I am new to this specific hobbie, but not new to keeping an aquarium. I have had many fresh water aquariums, usually with plastic plants and decorations, then I jumped into salt water tank in which I kept many coral, fish, inverts etc...

Now I want to try my hand at keeping a live planted aquarium. I looked at some of the tanks from the AGA competition I believe its called and they look incredible.

So I go off to the LFS today and talk to the guy about starting up a small 10 gallon fresh water tank. I already have the lighting, heater, filters etc...from when I kept salt, so I assumed all I needed was a different substrate, lower K bulbs, and a way to get Co2 into the system. After talking to the guy for a while he told me that keeping a live planted tank is much harder than even keeping a salt water system. The reason being the balance between making plants thrive and keeping away algae is extremely hard.

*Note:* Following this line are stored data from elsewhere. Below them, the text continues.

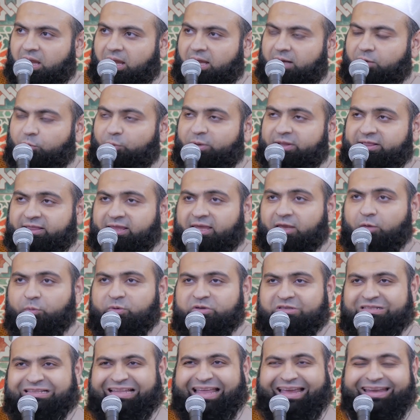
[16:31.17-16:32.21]
and when he
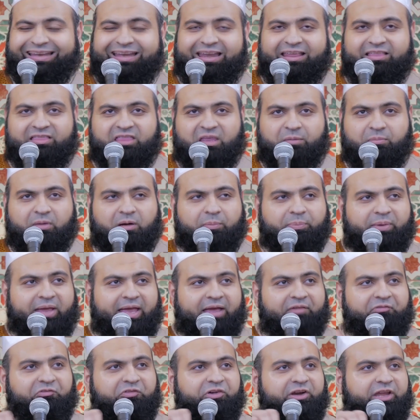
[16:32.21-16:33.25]
was lining them
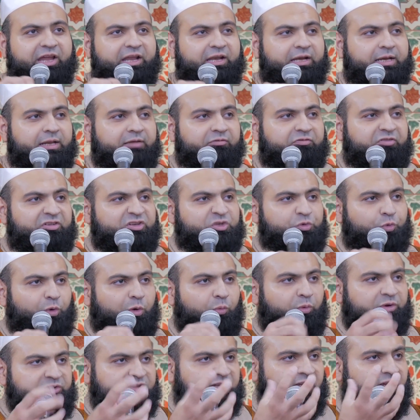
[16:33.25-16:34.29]
up, every
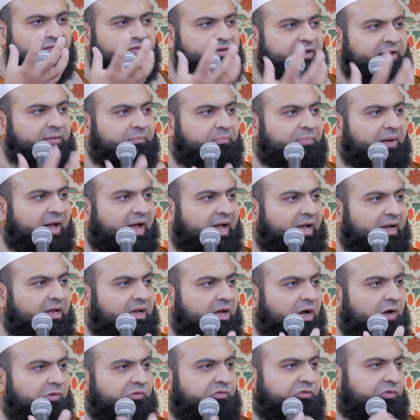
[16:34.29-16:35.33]
individual was given a
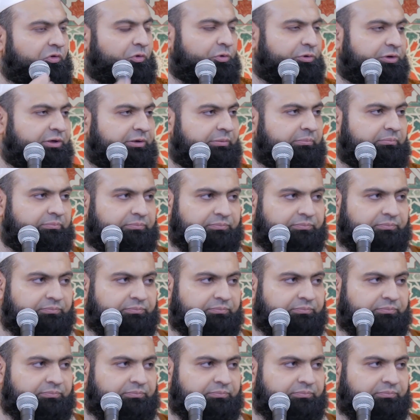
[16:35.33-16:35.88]
bag of food,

I don't jump into anything without researching first, so I have been extensively reading on this site. What I would like to hear from the people on this board that have experience and nothing to gain from trying to sell me a $500 Ph monitor is whether or not what this guy told me is true.

What do I need to jump into keeping easy to care for live plants??? How do most people keep a small healthy tank that doesn't have an enormous amount of maintenance? Am I kidding myself to think that this is possible? One of the main reasons I didn't keep my salt water tank was because I just didn't have the time for all it required, plus the cost of coral and fish compared to that of fresh water is extremely different.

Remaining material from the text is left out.